Intraoperative predictors of appendiceal abnormalities in patients with mucinous ovarian neoplasms.

作者信息

Lavecchia Melissa, Dubey Anisha, Jimenez Waldo, Reade Clare J, Salehi Amir, Yang Ilun, Eiriksson Lua R

机构信息

Division of Gynecologic Oncology, Department of Obstetrics and Gynecology, McMaster University, Hamilton, Ontario, Canada.

Juravinski Hospital & Cancer Centre, Hamilton Health Sciences, Hamilton, Ontario, Canada.

出版信息

Int J Gynaecol Obstet. 2024 Jan;164(1):249-254. doi: 10.1002/ijgo.15008. Epub 2023 Jul 24.

Abstract

OBJECTIVE

To evaluate intraoperative factors predicting appendiceal pathology during gynecologic oncology surgery for suspected mucinous ovarian neoplasms.

METHODS

We conducted a retrospective study on 225 patients with mucinous ovarian neoplasms who underwent surgery for an adnexal mass with concurrent appendectomy between 2000 and 2018. Regression analyses were used to evaluate intraoperative factors, such as frozen section of the ovarian mass and surgeon's impression of the appendix in predicting appendiceal pathology.

RESULTS

Most patients (77.8%) had a normal appendix on final pathology. Abnormal appendix cases (n = 26) included: metastasis from high-grade adenocarcinoma of the ovary (n = 1), neuroendocrine tumor of the appendix (n = 4), and low-grade appendiceal mucinous neoplasms (n = 26; 23 associated with a mucinous ovarian adenocarcinoma, 2 with a benign mucinous ovarian cystadenoma, and 1 with a borderline mucinous ovarian tumor).
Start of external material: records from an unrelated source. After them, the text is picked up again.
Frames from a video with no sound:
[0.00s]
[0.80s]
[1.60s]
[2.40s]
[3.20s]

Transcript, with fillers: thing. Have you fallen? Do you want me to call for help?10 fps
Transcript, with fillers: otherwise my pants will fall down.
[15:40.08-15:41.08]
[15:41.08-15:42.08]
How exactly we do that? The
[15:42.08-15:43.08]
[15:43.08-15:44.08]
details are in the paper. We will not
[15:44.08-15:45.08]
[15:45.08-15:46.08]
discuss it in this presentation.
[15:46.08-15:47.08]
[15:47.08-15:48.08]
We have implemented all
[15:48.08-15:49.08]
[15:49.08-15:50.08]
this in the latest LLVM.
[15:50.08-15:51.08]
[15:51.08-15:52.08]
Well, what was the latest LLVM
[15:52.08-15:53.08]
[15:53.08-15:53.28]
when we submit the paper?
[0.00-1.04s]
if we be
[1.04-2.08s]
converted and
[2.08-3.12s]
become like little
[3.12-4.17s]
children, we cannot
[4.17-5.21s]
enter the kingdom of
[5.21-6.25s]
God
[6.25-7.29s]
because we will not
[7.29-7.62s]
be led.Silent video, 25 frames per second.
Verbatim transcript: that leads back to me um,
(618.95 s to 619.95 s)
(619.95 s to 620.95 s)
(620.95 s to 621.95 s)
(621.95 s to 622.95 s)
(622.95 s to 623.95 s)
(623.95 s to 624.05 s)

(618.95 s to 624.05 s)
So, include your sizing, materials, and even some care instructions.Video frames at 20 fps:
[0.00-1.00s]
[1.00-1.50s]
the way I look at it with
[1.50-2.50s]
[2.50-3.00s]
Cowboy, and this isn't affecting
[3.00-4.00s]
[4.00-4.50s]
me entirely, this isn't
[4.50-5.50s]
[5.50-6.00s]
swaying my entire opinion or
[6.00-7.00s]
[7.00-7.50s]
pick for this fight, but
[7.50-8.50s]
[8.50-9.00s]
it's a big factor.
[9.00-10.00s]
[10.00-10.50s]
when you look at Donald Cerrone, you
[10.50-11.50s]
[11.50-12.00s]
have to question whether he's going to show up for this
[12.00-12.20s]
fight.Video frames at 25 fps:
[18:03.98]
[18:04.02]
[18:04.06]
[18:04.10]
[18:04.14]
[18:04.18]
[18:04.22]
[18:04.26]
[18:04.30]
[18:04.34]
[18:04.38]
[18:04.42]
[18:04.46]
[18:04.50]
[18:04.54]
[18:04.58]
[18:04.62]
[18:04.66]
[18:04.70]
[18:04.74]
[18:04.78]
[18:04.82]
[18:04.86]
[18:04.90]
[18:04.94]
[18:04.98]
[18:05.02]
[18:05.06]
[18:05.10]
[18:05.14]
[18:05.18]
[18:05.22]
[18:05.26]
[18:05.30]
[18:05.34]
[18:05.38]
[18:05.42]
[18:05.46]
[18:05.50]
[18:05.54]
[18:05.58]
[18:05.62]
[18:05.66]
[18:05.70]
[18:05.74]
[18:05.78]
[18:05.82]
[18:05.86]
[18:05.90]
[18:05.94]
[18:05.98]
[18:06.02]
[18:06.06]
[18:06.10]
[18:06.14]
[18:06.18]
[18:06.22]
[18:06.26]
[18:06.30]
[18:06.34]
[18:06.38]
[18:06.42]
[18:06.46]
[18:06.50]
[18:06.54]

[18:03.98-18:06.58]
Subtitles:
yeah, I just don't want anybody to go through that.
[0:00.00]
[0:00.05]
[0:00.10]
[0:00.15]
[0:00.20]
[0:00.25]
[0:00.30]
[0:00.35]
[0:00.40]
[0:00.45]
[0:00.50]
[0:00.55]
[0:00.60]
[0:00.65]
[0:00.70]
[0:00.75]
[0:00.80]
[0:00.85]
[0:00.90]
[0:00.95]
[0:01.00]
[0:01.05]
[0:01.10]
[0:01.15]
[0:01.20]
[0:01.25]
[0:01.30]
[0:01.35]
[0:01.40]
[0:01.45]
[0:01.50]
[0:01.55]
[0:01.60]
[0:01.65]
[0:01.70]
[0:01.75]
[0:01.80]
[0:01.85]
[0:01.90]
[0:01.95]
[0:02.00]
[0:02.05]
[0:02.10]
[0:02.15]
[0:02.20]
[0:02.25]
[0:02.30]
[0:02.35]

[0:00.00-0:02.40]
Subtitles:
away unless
Combining normal intraoperative appearance of the appendix with benign or borderline frozen section yielded a negative predictive value of 85.1%, with 14.9% of patients being misclassified, and 6.0% having a neuroendocrine tumor or low-grade appendiceal neoplasm.

CONCLUSION

Benign or borderline frozen section of an ovarian mucinous neoplasm and normal appearing appendix have limited predictive value for appendiceal pathology. Appendectomy with removal of the mesoappendix should be considered in all cases of mucinous ovarian neoplasm, regardless of intraoperative findings.

摘要

目的

评估在妇科肿瘤手术中,针对疑似黏液性卵巢肿瘤患者,预测阑尾病理情况的术中因素。

方法

我们对2000年至2018年间因附件肿块并行阑尾切除术而接受手术的225例黏液性卵巢肿瘤患者进行了一项回顾性研究。采用回归分析来评估术中因素,如卵巢肿块的冰冻切片以及外科医生对阑尾的印象,以预测阑尾病理情况。

结果

大多数患者(77.8%)最终病理显示阑尾正常。阑尾异常病例(n = 26)包括:卵巢高级别腺癌转移(n = 1)、阑尾神经内分泌肿瘤(n = 4)以及低级别阑尾黏液性肿瘤(n = 26;其中23例与黏液性卵巢腺癌相关,2例与良性黏液性卵巢囊腺瘤相关,1例与交界性黏液性卵巢肿瘤相关)。将阑尾术中外观正常与良性或交界性冰冻切片结果相结合,阴性预测值为85.1%,14.9%的患者被错误分类,6.0%的患者患有神经内分泌肿瘤或低级别阑尾肿瘤。

结论

卵巢黏液性肿瘤的良性或交界性冰冻切片以及外观正常的阑尾对阑尾病理的预测价值有限。对于所有黏液性卵巢肿瘤病例,无论术中发现如何,均应考虑行阑尾切除术并切除阑尾系膜。